Anderswelt aus Hass, Hetze, schlechter Laune und Lügen
Schon bald bröckelt der journalistische Instinkt, vor allem aber merkt Demmel die seelischen Auswirkungen vom stundenlangen Verweilen in einer aus Hass, Hetze, schlechter Laune und ganz offenen Lügen aufgebauten Anderswelt. Dass sich in diesem thematisch sehr niedrigen Becken auch Kollegen von Demmel tummeln, die früher einmal anerkannte Journalisten waren - von Tichy über Matthias Matussek bis Peter Hahne - bleibt für ihn unverständlich. "Destruktiver Journalismus" nennt Demmel die Mischung aus bewusster Desinformation, Diskreditierung staatlicher Institutionen und Schüren von Vorurteilen. Wann aber begann diese Form von Journalismus größeren Widerhall zu finden?
Demmel sieht in der Berichterstattung über die Kölner Silvesternacht 2015 einen "selbst verschuldeten und nachhaltigen" Vertrauensverlust der Bevölkerung gegenüber den Medien. Auch wenn das Schweigen der Behörden und der Polizeibericht über die Nacht ("gestaltete sich die Einsatzlage entspannt...") die Recherche damals erschwerte.
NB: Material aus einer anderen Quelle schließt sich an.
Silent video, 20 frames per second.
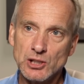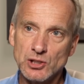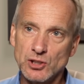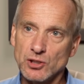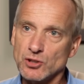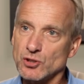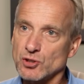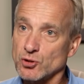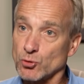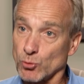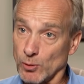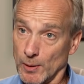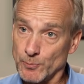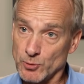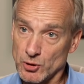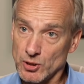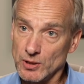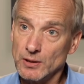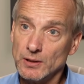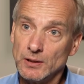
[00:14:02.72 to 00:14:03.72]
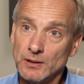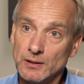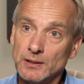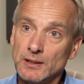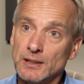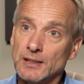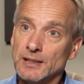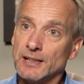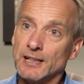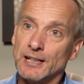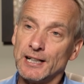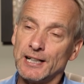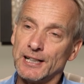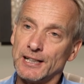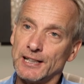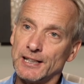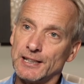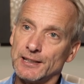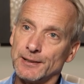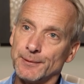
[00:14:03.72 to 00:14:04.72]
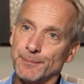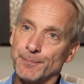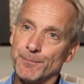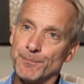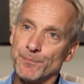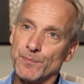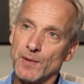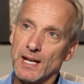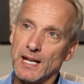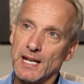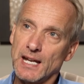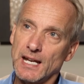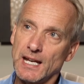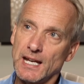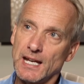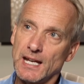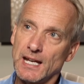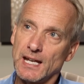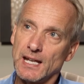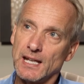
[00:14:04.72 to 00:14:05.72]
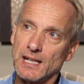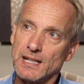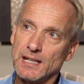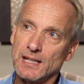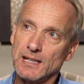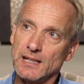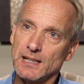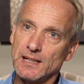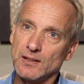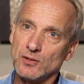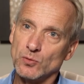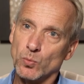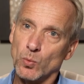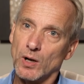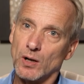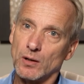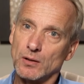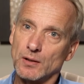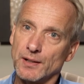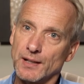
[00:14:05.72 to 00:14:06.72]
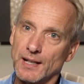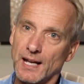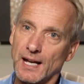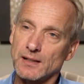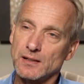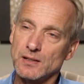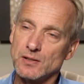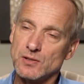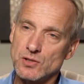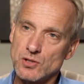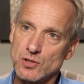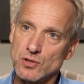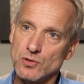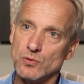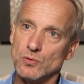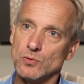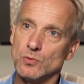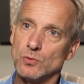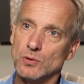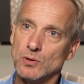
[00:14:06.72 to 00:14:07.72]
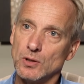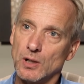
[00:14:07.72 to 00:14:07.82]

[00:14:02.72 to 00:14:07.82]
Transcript: description, and it is well connected to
Hans Demmel: "Die stärksten Gefühle bei mir sind Angst, Abscheu und Müdigkeit"
Laut Untersuchungen glaubt inzwischen bis zu einem Viertel der Bevölkerung, dass man Medien eher nicht oder überhaupt nicht vertrauen kann. Warum diese Menschen dann oft ihr Heil in der Anderswelt suchen, wo Fakten wenig und Meinungen alles sind, ist wieder eine andere Frage. Aber Weltbilder verfestigen sich. Demmel selbst sieht sich nach einem halben Jahr "am Ende meiner psychischen Belastbarkeit". "Die stärksten Gefühle bei mir sind Angst, Abscheu und Müdigkeit."
Immer mehr Menschen holen sich allerdings ihre Informationen ausschließlich außerhalb der herkömmlichen Medienwelt, das birgt auch die Gefahr der Selbstradikalisierung. Demmels Fazit dieses wichtigen und lesenswerten Buches ist daher düster: "Wer eine hohe Affinität zu dieser Denkwelt, dieser Anderswelt hat, wer dies glauben will, weil es seinen eigenen Meinungskorridor widerspiegelt, sitzt in der Falle."
Hans Demmel, Friedrich Küppersbusch: "Anderswelt" (Kunstmann, 224 Seiten, 22 Euro). Demmel stellt das Buch am Montag, 22. 11., um 19 Uhr in der Black Box im Gasteig vor.